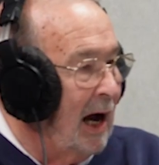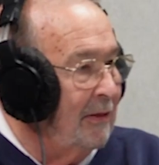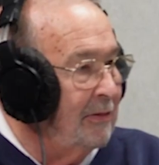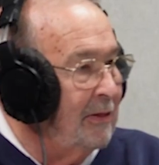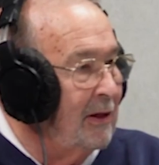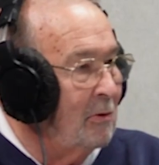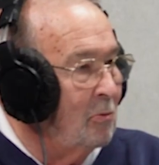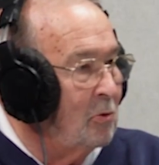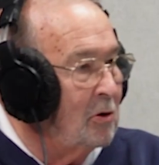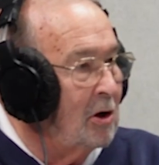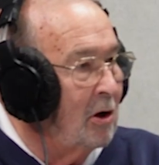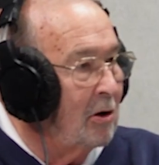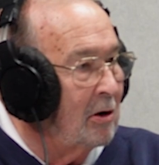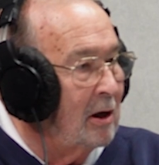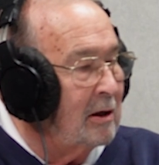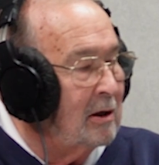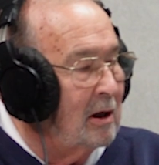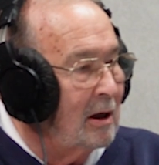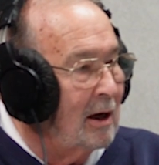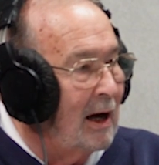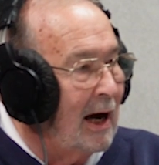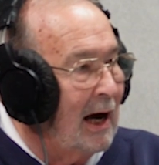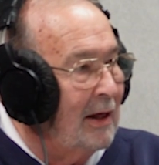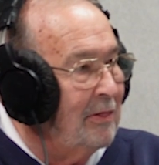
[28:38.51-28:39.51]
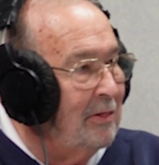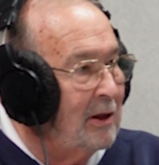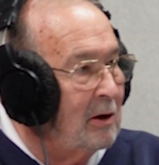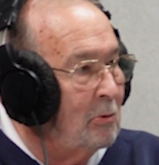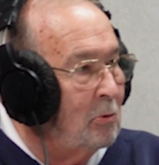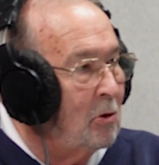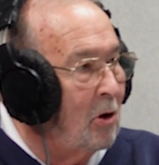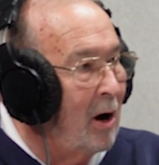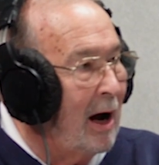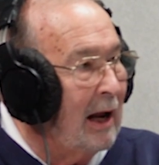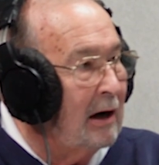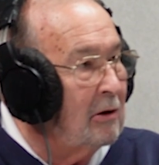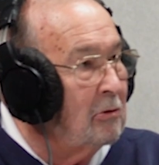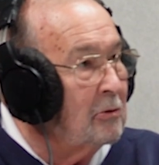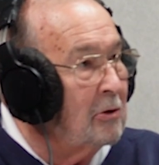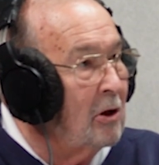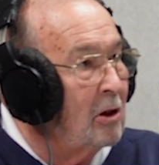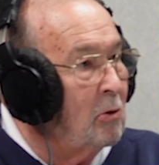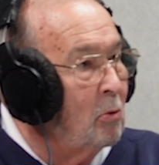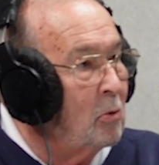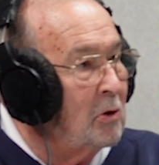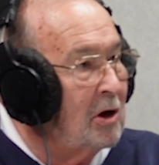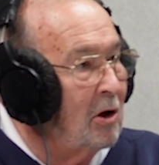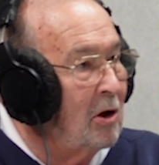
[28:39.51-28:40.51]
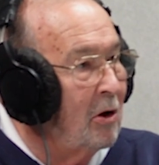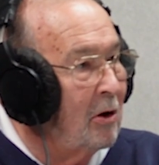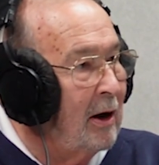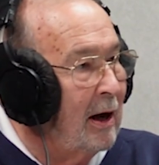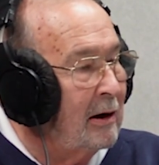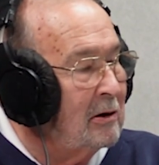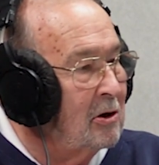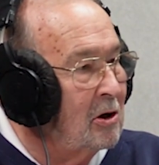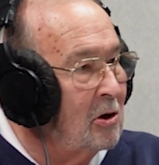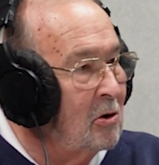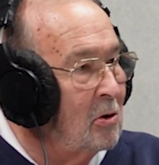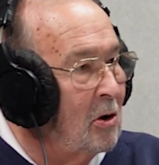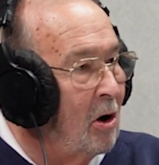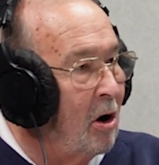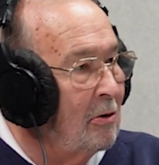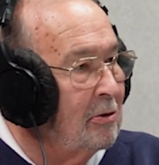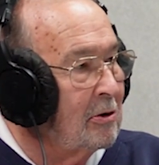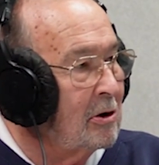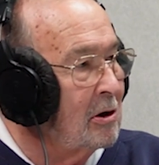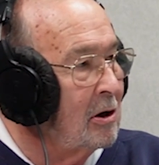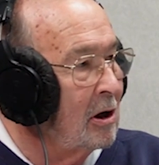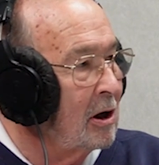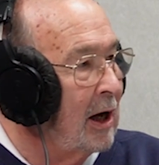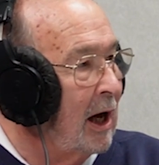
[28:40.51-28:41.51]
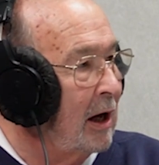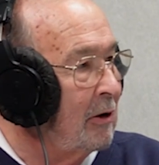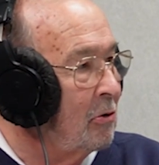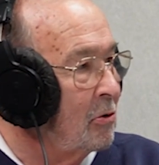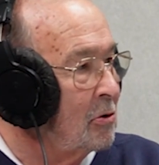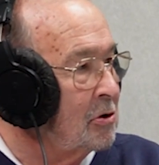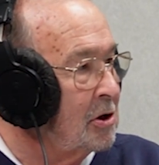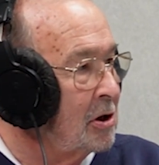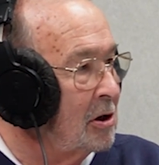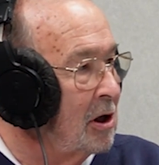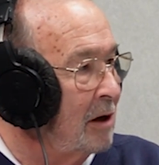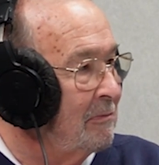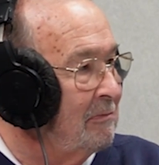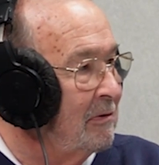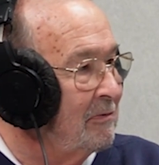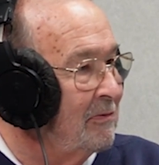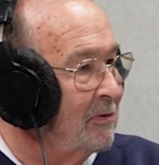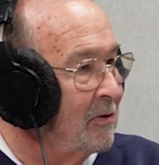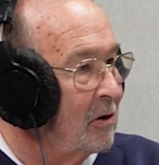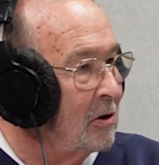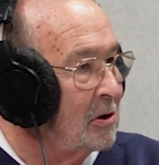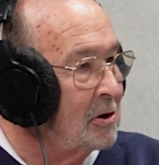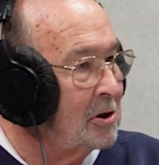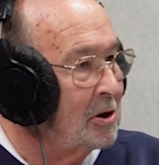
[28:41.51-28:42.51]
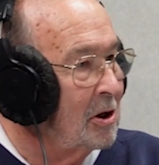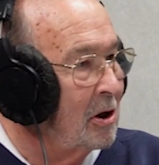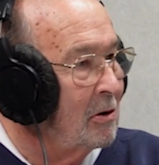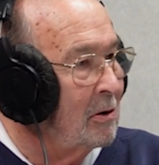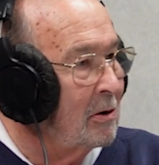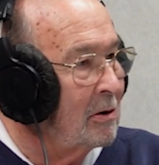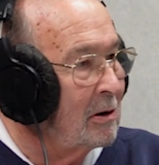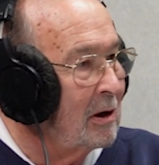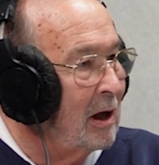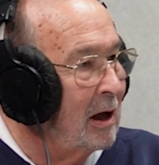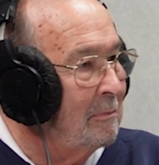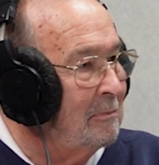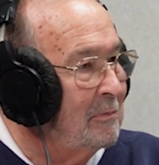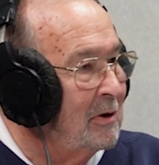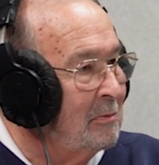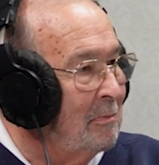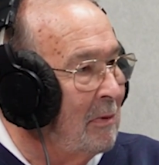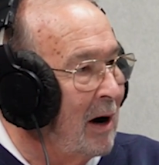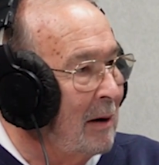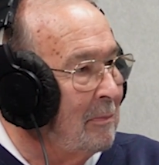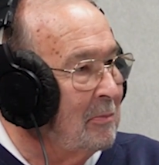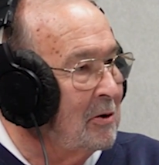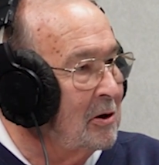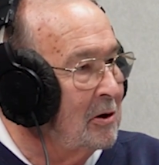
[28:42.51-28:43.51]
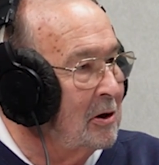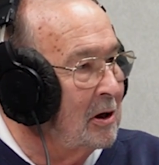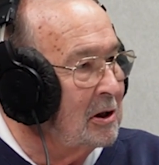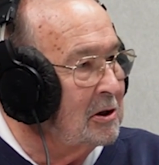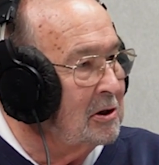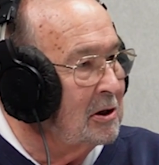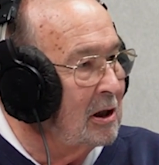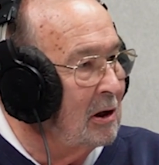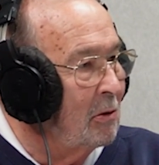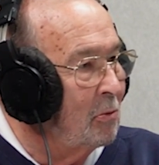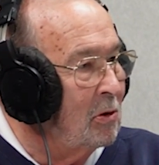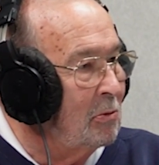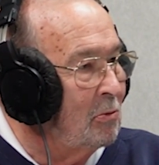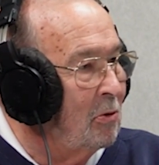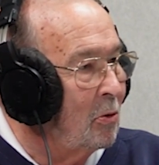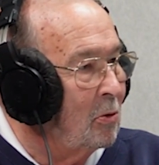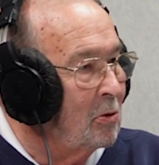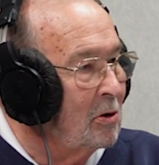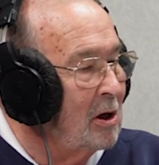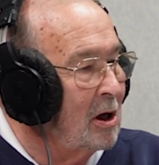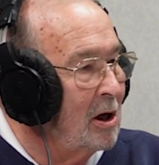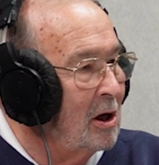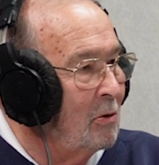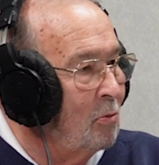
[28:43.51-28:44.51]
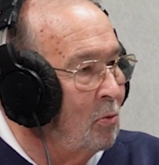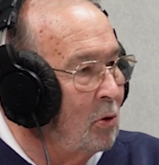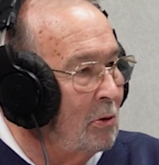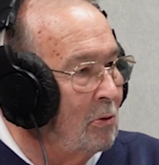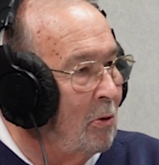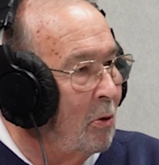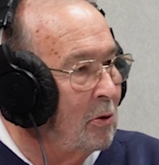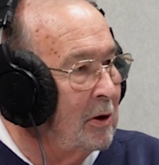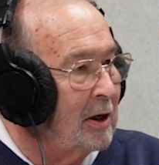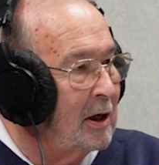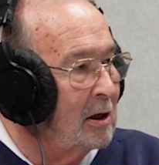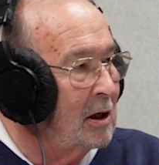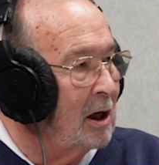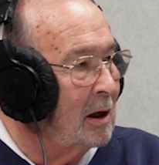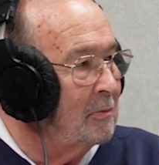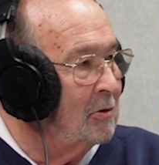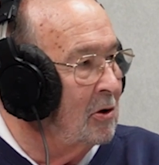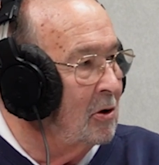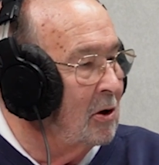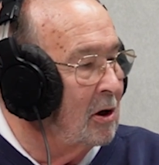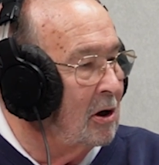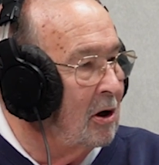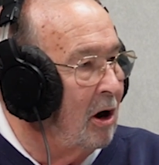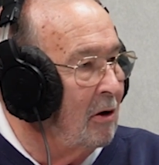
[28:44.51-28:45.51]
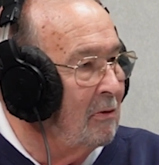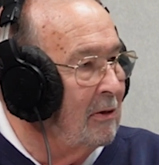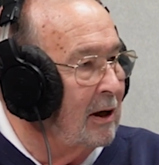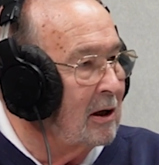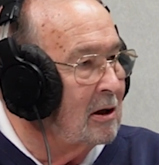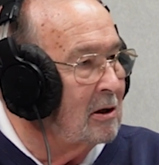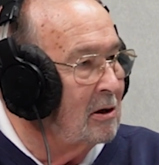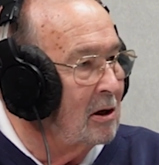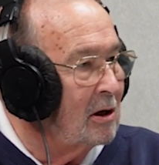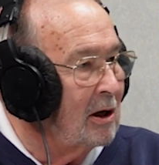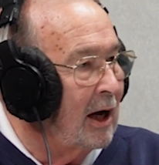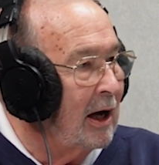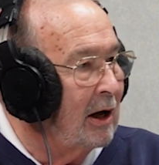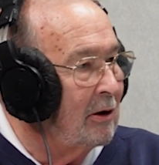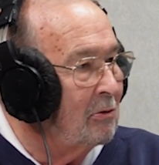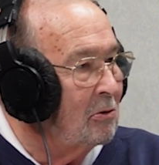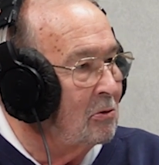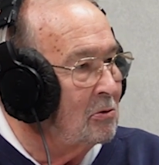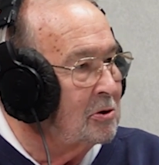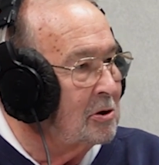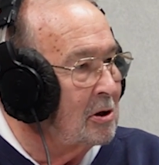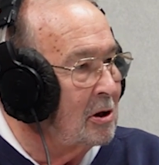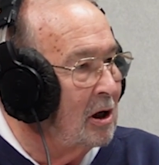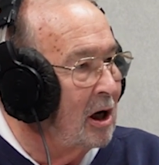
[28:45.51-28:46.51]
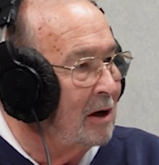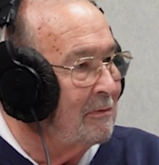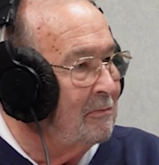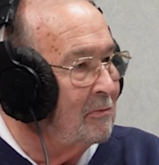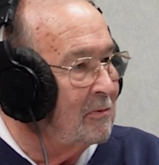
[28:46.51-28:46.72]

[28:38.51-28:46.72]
I think we're gonna. Yeah, I think we. I don't know that we're gonna do all the collateral stuff at first, though. That'd be my prediction that we won't. We won't end up doing all that collateral stuff.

--- Work instructions ---
Return the data exactly. Do not carry over any images.

--- Task result ---
[28:38.51-28:39.51]
[28:39.51-28:40.51]
[28:40.51-28:41.51]
[28:41.51-28:42.51]
[28:42.51-28:43.51]
[28:43.51-28:44.51]
[28:44.51-28:45.51]
[28:45.51-28:46.51]
[28:46.51-28:46.72]

[28:38.51-28:46.72]
I think we're gonna. Yeah, I think we. I don't know that we're gonna do all the collateral stuff at first, though. That'd be my prediction that we won't. We won't end up doing all that collateral stuff.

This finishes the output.